子育て相談も直接できず、画面越しだったりするので、知らず知らずのうちに「産後うつ」状態になっている人も少なくないのです。
まずはセルフチェックを
頭痛や疲労などの症状がありつつも、産後うつの可能性があると認識していない方も多いのだとか。
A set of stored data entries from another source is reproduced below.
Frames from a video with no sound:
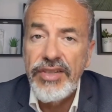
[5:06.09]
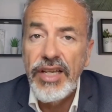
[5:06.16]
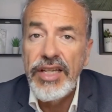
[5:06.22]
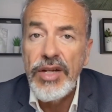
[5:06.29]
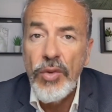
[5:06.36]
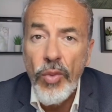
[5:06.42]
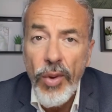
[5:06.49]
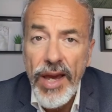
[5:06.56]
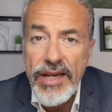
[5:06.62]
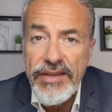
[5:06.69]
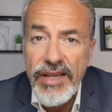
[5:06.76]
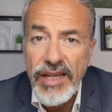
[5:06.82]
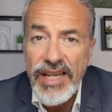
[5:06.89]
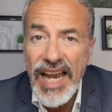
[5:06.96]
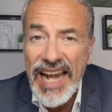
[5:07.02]
in a way
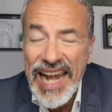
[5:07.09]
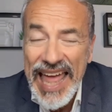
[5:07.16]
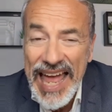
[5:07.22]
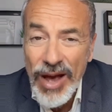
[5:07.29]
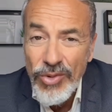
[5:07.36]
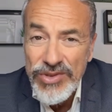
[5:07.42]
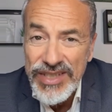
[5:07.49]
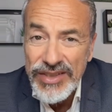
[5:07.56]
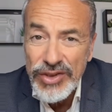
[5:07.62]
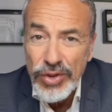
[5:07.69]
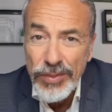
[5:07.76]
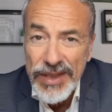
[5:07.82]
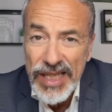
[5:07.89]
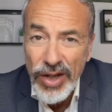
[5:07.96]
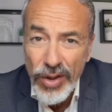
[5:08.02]
that allows it to
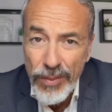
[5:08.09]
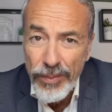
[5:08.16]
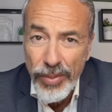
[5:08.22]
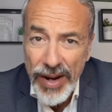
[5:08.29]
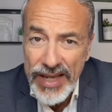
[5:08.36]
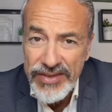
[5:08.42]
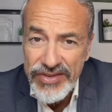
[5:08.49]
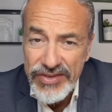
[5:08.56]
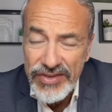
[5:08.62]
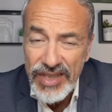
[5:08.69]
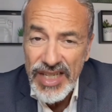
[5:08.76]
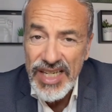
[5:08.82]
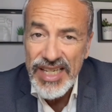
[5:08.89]
be compressed,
まずは自分が当てはまるかどうかをチェックしてみましょう。
・不安・緊張・パニック
・イライラする
・希望が持てない
・集中力が弱い
・気分の変化がある
・せかせかする
・家事や仕事が片付かない
・決断力がない
・自分を責める
・自分を情けないと思う
・食欲がなくなる
・吐き気がする
・生きる気力がない
・なぜか涙が出る
・子供や夫に愛情を感じられない
こういったことが続く場合は専門機関を受診する必要がありそうです。
また、「エジンバラ産後うつ病質問表」(EPDS)を活用してみましょう。
産後うつを予防するには?
では、産後うつを予防するにはどうしたらよいのでしょう。
産後うつは何より本人のストレスを減らすことが重要です。
パートナーや家族、友人に話を聞いてもらう
一人で抱え込んでしまうのが一番負担になります。オンラインでもよいので、弱音を吐き出したり、困っていることや助けてほしい事柄などを伝えたりすることが重要です。
子育てを手伝ってもらう
子育ては母親だけがするものではありません。助けてもらったからといって、ダメな母親というわけでもありません。遠慮せずに周りにサポートしてもらいましょう。親しい人だけでなく、地域の子育てセンターなどを活用するのもおすすめです。
休憩する
母親という責任から少し解放されることも必要です。パートナーや病院などに赤ちゃんを預け、リフレッシュしましょう。それは赤ちゃんにとってもいいことです。
自分を褒めてあげる
出産は一大イベントです。「母乳で育てる」「離乳食はすべて手作り」とするのはすばらしいですが、完璧を求めてしまうと気分が落ち込むおそれもあります。
散歩をする
天気のよい日に外出するだけで気が晴れることがあります。
今は、外でママ&赤ちゃんと交流できる機会を設けてくれる施設などもあるので、そういうものに顔を出してみましょう。
周囲の人は産後ママを気にかけてあげる
育児疲れだけでなく、知らないうちにストレスを溜めているママたち。
産後の女性にら、周囲の人はどんなサポートをしてあげればいいのでしょうか。
ママのペースに合わせる
「母親になったんだから」などとは口にせず、家事、育児を協力しましょう。
むやみに励まさない
「頑張って」「やればできるよ」などという言葉をかけて、プレッシャーを与えないようにしましょう。
休養や睡眠をとらせましょう
できるだけ母親に寄り添い、体力や気力を回復させましょう。
一人の時間をあげましょう
ママは赤ちゃんと別の行動をとるだけで非難されていると感じることも。買い物や美容院など積極的に行かせてあげましょう。
治療をうながしましょう
上手に薬を使うよう声をかけ、安心させましょう。
話を聞いてあげましょう
ただゆっくり、ママの話を聞いてあげましょう。パートナーの場合は一緒に治療を受けることも大切です。
まずは誰かと関わりを持って
赤ちゃんの世話だけでなく、自分自身が辛くなってきたら、医療機関を受診しましょう。
外に出るのがこわければ、まずはオンラインでもよいです。
・かかりつけ医
・保健サービス
・地域の救急外来
・産後ケア事業
上記に連絡してみるのも一つの方法です。
まとめ
2度目の緊急事態宣言で、産後のママたちが置かれた環境は厳しいものになっています。
気分が落ち込んだり、子育てに悩んだりしたら、まずは誰かに相談しましょう。赤ちゃんのためにも自分自身のためにも、重症化しないようにしましょう。